• Tanto Dilma quanto Aécio terão de encontrar um meio de desmanchar a aura quase mística que envolve Marina
- Folha de S. Paulo / Ilustrada
Como cidadão que sou, preocupado com o rumo que tomará o Brasil, tenho procurado acompanhar a campanha eleitoral para a Presidência da República. Indiscutivelmente, é nos debates com os principais candidatos, promovidos pela televisão, que melhor se pode conhecê-los, sacar quem na verdade são, o que dizem pensar e o que fariam à frente do governo.
De fato, dos onze, só três --Dilma, Marina e Aécio-- oferecem alguma consistência no que afirmam e prometem. Os outros, se algo representam, é uma parcela insignificante da opinião pública e a representam mal, ou porque mal sabem o que dizem ou porque apenas repetem atitudes políticas e ideológicas ultrapassadas.
Devem ter alguma razão especial para se candidatarem, pois sabem muito bem que pouquíssimos votos lhes serão dados pelos eleitores. É certo que só aparecer perante o país como candidato à Presidência da República, já é, por si só, uma distinção especial (ainda que, para muita gente, seja motivo de gozação).
Os outros três candidatos, pelo contrário, representam, de uma maneira ou de outra, parte considerável do eleitorado, conforme indicam as pesquisas de opinião.
Certamente, cada um deles ganhou significação e força eleitoral por razões diversas, relacionadas com suas respectivas atuações no plano político, suas ideias e atuações que, de modo ou outro, as distinguem no contexto social.
Durante os debates, as qualidades e defeitos se revelam, muito embora os três busquem mostrar-se à altura da função governamental a que aspiram.
Até onde consigo perceber, Aécio Neves é o candidato mais consistente no que afirma e no modo como o faz. Vale-se de um discurso bem articulado e da experiência administrativa de governador, que foi, do Estado de Minas Gerais.
Por outro lado, Dilma Rousseff não se expressa bem, chegando mesmo a gaguejar quando se aventura a improvisar em vez de ler o que trouxe escrito. Não obstante, argumenta consistentemente quando cita obras realizadas por Lula e por ela.
Já quando tenta responder às críticas a seu governo, afirma qualquer coisa, mesmo que contradiga a realidade: afirmou que a inflação está próxima de zero, que o país está crescendo, muito embora os próprios dados oficiais digam o contrário. Por isso mesmo, os adversários acusam-na de inventar um Brasil em tecnicolor, que só ela conhece. Apesar disso, deu sinal de recuperação nas últimas pesquisas.

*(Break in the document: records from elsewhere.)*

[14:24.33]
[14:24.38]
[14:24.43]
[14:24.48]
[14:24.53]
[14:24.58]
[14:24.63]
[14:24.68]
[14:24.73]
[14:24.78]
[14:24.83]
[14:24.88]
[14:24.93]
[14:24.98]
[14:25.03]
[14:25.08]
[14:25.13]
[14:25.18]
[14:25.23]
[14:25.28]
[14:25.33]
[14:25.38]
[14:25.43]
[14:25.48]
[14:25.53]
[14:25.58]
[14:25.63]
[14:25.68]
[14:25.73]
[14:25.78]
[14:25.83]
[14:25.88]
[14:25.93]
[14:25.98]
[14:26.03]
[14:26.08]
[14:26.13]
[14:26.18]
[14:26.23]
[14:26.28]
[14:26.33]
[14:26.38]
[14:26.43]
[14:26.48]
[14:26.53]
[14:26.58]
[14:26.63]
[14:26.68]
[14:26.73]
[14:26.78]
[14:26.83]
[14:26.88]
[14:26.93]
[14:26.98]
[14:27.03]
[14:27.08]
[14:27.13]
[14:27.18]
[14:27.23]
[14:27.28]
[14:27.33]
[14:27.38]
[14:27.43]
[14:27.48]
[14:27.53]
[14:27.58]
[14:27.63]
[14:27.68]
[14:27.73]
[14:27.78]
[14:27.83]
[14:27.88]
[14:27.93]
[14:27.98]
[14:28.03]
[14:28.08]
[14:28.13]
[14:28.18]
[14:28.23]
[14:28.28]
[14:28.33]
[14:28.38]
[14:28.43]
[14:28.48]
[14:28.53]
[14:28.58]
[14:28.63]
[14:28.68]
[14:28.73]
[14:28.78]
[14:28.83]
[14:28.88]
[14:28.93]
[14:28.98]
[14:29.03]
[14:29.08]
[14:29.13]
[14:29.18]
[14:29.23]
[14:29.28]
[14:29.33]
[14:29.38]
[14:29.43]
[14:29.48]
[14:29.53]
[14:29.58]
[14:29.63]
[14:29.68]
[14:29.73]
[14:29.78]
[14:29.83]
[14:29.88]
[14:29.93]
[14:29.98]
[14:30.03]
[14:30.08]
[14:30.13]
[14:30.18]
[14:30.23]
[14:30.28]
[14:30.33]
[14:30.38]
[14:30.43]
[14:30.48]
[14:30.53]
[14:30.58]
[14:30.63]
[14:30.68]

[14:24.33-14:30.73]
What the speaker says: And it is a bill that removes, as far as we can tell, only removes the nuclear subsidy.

Quanto a Marina Silva, pode-se dizer que é a própria figura de brasileira que comeu mal na infância, não ganhou carnes nem força nem voz. É uma sobrevivente. Não obstante, fala fluentemente, pensa claro e parece saber o que pretende fazer para mudar o Brasil.
Sua imagem é a de uma visionária que promete um milagre. Essa imagem ganhou maior expressão com a morte trágica (e absolutamente imprevisível) de Eduardo Campos, de quem ela se tornou a herdeira política.
Tudo isso emprestou à sua candidatura tal força que a emparelhou, inicialmente, com Aécio Neves, e a colocou à frente de Dilma Rousseff no segundo turno. Penso que nem ela, Marina, imaginava que isso fosse acontecer tão cedo. E isso se mantém até o momento em que escrevo esta crônica.
Mas muita água ainda vai rolar até o dia 5 de outubro.
Sem qualquer dúvida, tanto Dilma quanto Aécio terão de encontrar um meio de desmanchar essa aura quase mística que envolve a figura de Marina e a torna uma candidata acima da realidade objetiva, ou seja, para além das condições que normalmente regem a disputa eleitoral.
Era, portanto, inevitável que Dilma e Aécio tentassem desfazer essa aura, apontando as carências de Marina. Um dos argumentos, usados por ambos, é que não será possível a ela governar o país sem um partido político importante e sem uma base parlamentar.
E que ninguém nos ouça, mas o risco seria constituir uma base semelhante à montada por Lula e herdada por Dilma, às custas de inventar ministérios para cedê-los aos aliados. Tudo o que ela promete --dizem os oponentes-- não irá além de palavras.
Não acho possível e, fora isso, não deixaria de ser uma experiência fascinante ter no governo uma mulher visionária disposta a mudar o país. Mas ninguém sabe o que vai acontecer, depois da bomba da delação premiada, cujo pavio foi aceso.